*696The plaintiff/counterclaim defendant, Ari Yemini, also known as Arieh Yemini, individually (hereinafter Yemini), and the plaintiffs Peninsula Holdings, LLC, and Ari Yemini, also known as Arieh Yemini, in his capacity as a member of Peninsula Holdings, LLC (hereinafter together the LLC plaintiffs), commenced this action alleging, inter alia, that the defendants Oded Goldberg and Goldberg Commodities, Inc. (hereinafter together the defendants), failed to make certain required capital contributions to the plaintiff Peninsula Holdings, LLC. In their second amended answer, the defendants counterclaimed against Yemini and joined ANO, Inc. (hereinafter ANO), among others, as an additional counterclaim defendant. ANO was formed in 1999 for the purpose of purchasing an interest in the additional counterclaim defendant Candlewood Holdings, LLC (hereinafter Candlewood). This appeal concerns the defendants’ contention, which is the subject of their first three counterclaims, that they own 50% of ANO, and, through ANO, one third of Candlewood. At the time of the formation of ANO, Yemini and the defendant Oded Goldberg (hereinafter Goldberg), entered into a nominee agreement in which Goldberg, as the principal, appointed Yemini as his nominee with respect to his 50% ownership interest in ANO. At some point after entering into the nominee agreement, Goldberg assigned his interest in ANO to Goldberg Commodities, Inc. (hereinafter GCI). This Court previously held that the defendants established their entitlement to a preliminary injunction preventing Yemini from taking any unilateral action concerning ANO without the defendants’ consent (see Yemini v Goldberg, 60 AD3d 935 [2009]).

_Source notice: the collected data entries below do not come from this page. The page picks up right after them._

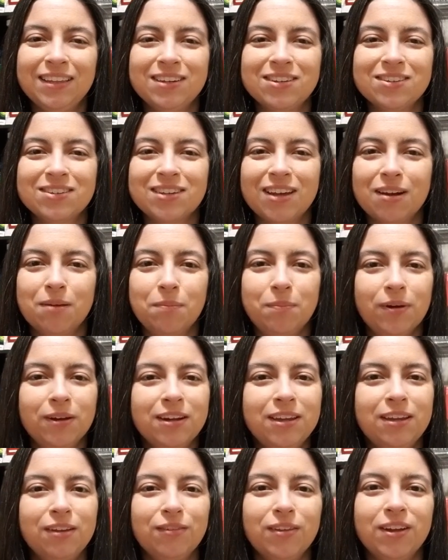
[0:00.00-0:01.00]
they just got a
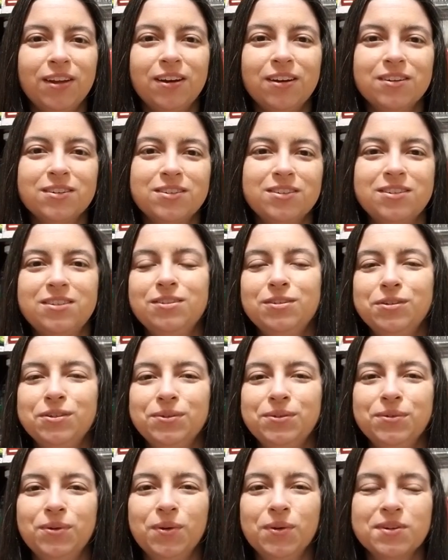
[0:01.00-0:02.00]
buddy of theirs
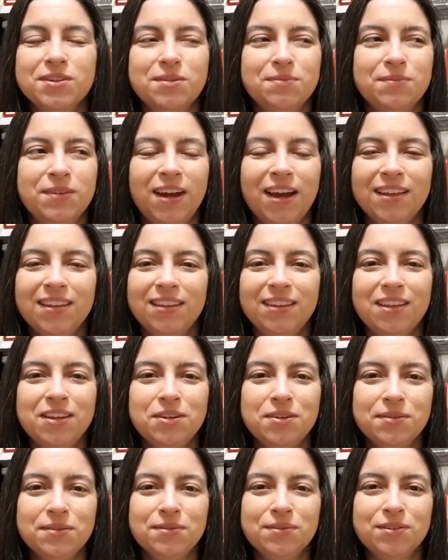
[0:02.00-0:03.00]
to, or some guy that they
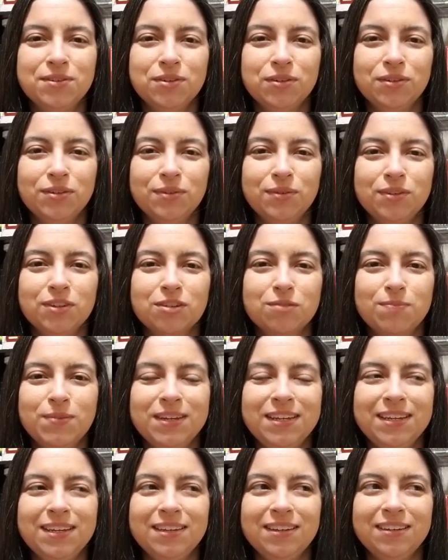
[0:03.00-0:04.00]
knew to just
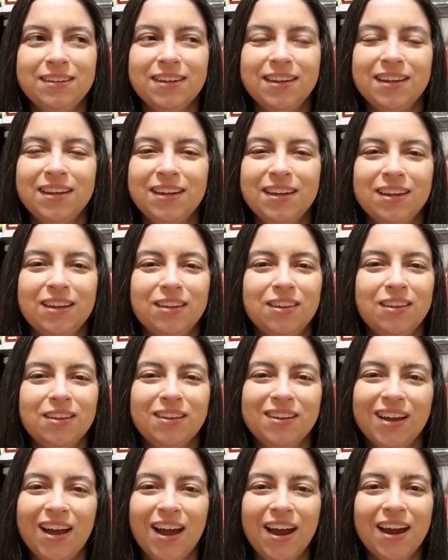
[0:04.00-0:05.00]
be the
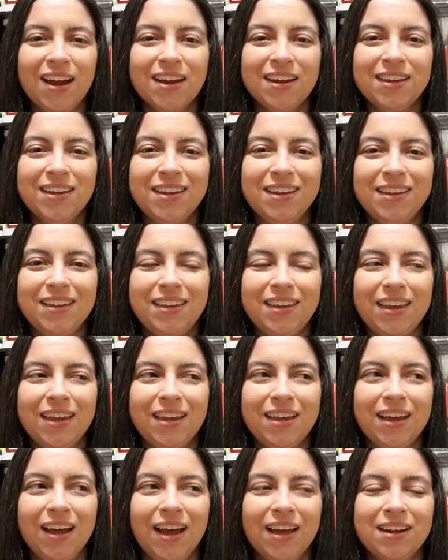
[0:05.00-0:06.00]
guy. He,
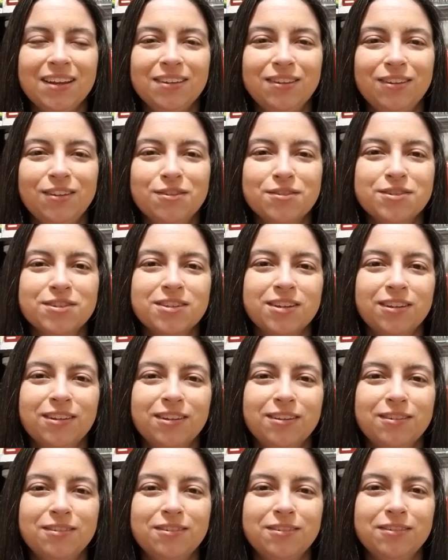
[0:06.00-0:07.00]
he kind of looks a
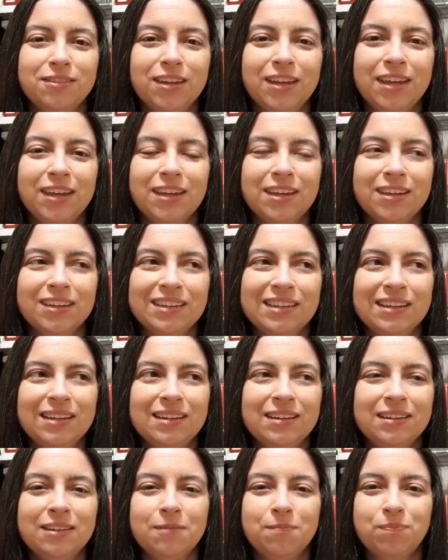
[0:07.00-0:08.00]
little like
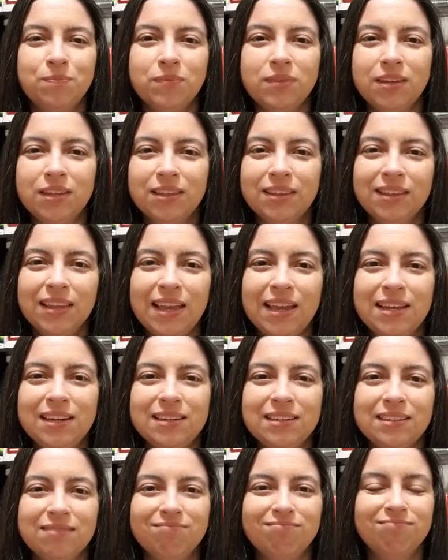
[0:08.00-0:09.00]

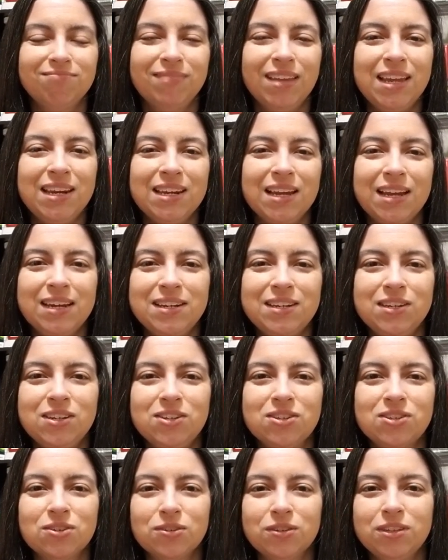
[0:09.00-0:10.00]
late late
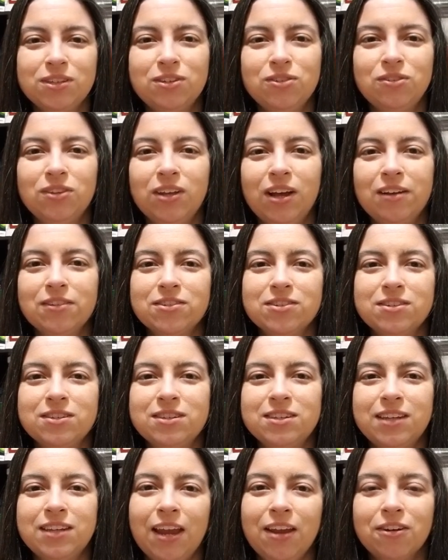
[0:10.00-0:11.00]
90s early 2000s
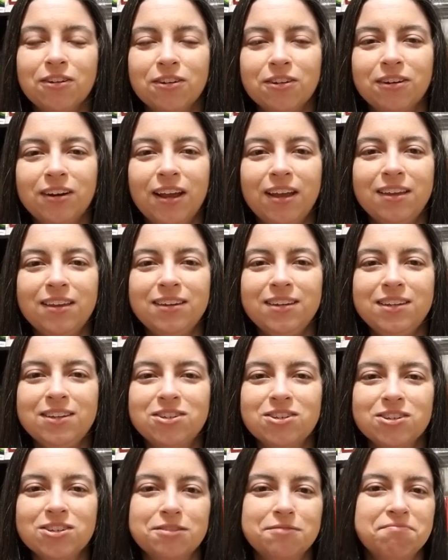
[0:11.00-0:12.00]
skater and he
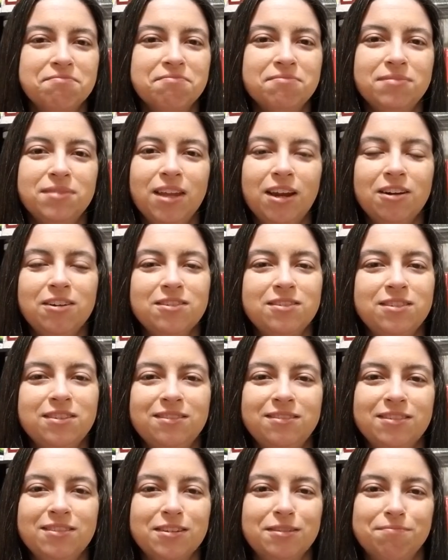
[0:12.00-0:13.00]
just there's
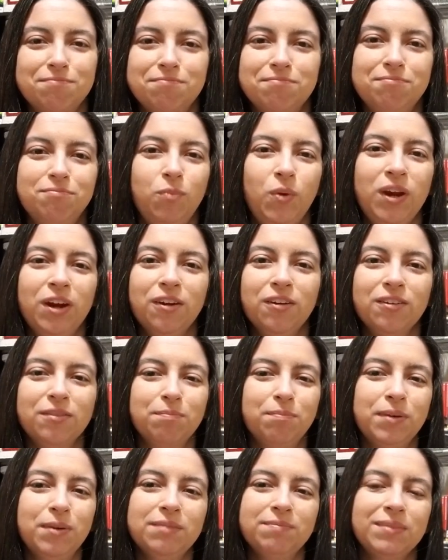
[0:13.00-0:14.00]
just weird
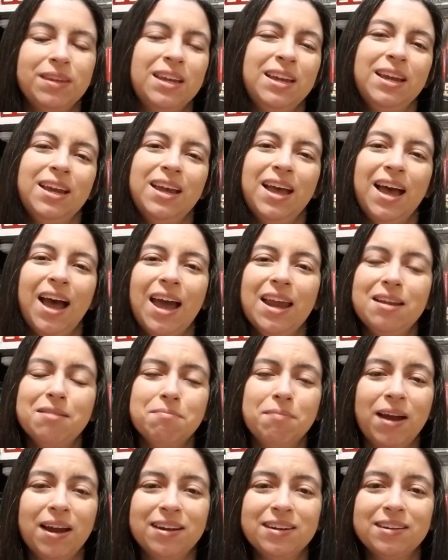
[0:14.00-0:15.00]
but I didn't
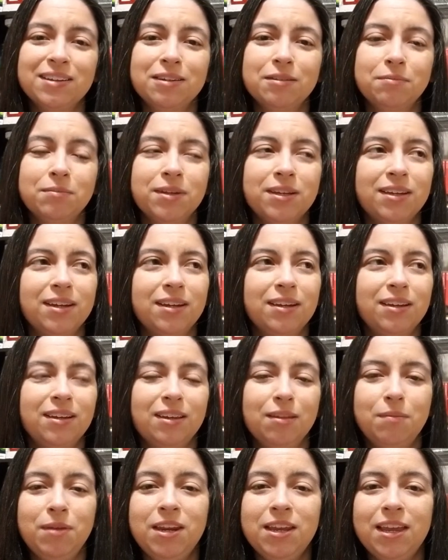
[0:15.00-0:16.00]
mind him. Uh,
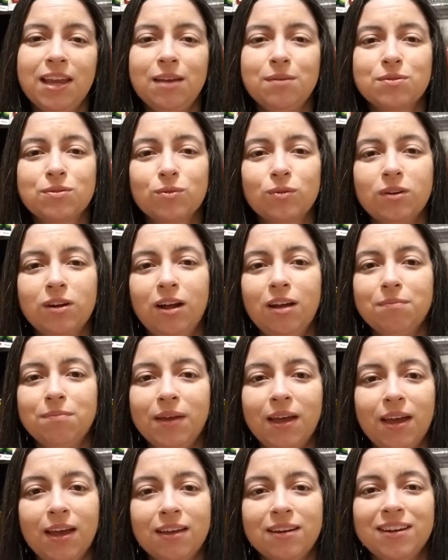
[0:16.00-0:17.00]
the mini games were not
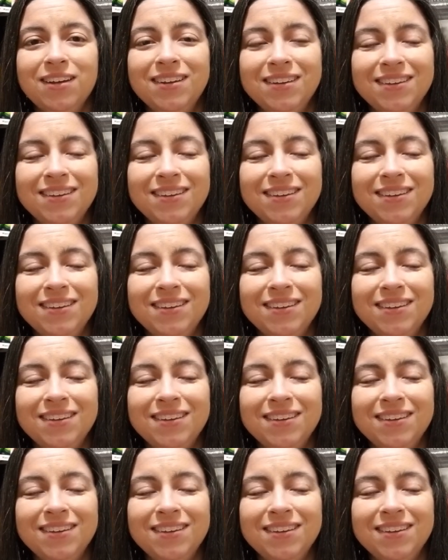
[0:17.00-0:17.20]
bad.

In an order dated November 17, 2009, the Supreme Court granted those branches of the defendants’ motion which were for summary judgment on their first three counterclaims, and severed and continued the fourth though twelfth counterclaims. Subsequently, the defendants moved to compel Yemini and the *697LLC plaintiffs, inter alia, to comply with its order dated November 17, 2009. Yemini, along with the LLC plaintiffs, cross-moved for leave to reargue Yemini’s opposition to those branches of the defendants’ initial motion which were for summary judgment on the first, second, and third counterclaims. Upon granting reargument, the Supreme Court correctly adhered to its original determination, in which it concluded that the defendants established their prima facie entitlement to judgment as a matter of law on the first three counterclaims, based on their showing that GCI owns 50% of ANO (see generally Winegrad v New York Univ. Med. Ctr., 64 NY2d 851, 853 [1985]; see Alvarez v Prospect Hosp., 68 NY2d 320, 324 [1986]). In opposition, Yemini failed to raise a triable issue of fact (see Alvarez v Prospect Hosp., 68 NY2d at 324). Moreover, Yemini failed to establish that the defendants’ motion should have been denied pending discovery (see CPLR 3212 [f|; Lambert v Bracco, 18 AD3d 619, 620 [2005]).
However, with respect to their contention that Yemini and the LLC plaintiffs failed to comply with certain court orders, including the order of the Supreme Court dated November 17, 2009, the defendants identify no particular acts undertaken by ANO or Candlewood that were beyond the powers granted to those entities in their respective corporate charters. Accordingly, in its order entered February 24, 2010, the Supreme Court correctly denied that branch of the defendants’ motion which was to invalidate all corporate elections conducted by, and all actions taken by, ANO and Candlewood since August 5, 2005 (see Business Corporation Law § 203; Lorisa Capital Corp. v Gallo, 119 AD2d 99, 113 [1986]; Jemison v Citizens’ Sav. Bank of Jefferson, Tex., 122 NY 135, 140-141 [1890]). Rivera, J.P, Balkin, Hall and Cohen, JJ., concur.